§ Data block:
================================

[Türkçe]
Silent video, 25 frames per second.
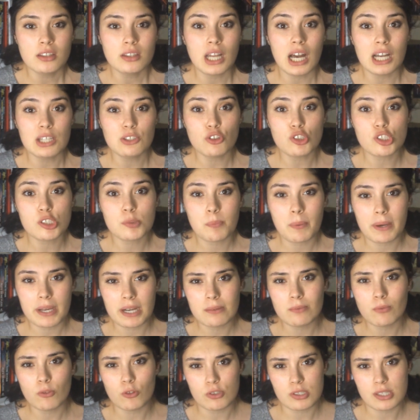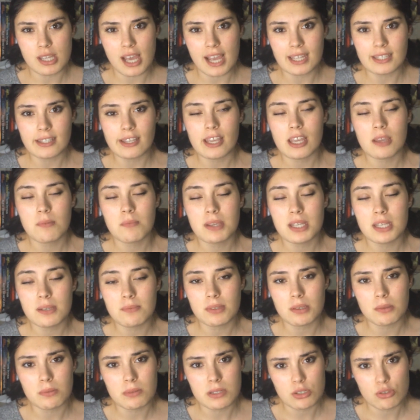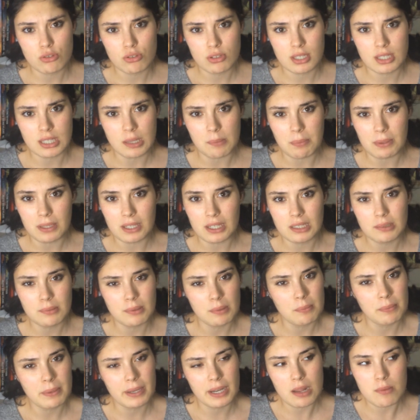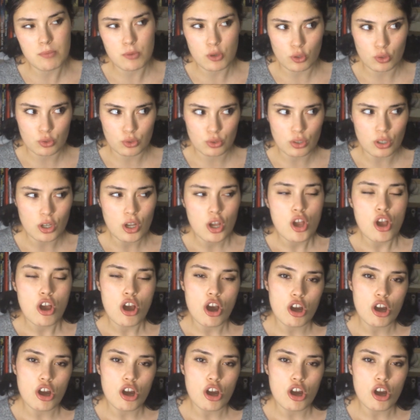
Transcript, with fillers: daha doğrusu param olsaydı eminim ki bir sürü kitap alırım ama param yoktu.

================================

§ Goal of the exercise: This exercise calls for the complete listing, returned exactly and without images.

§ Output of the exercise:
[Türkçe]
Silent video, 25 frames per second.
Transcript, with fillers: daha doğrusu param olsaydı eminim ki bir sürü kitap alırım ama param yoktu.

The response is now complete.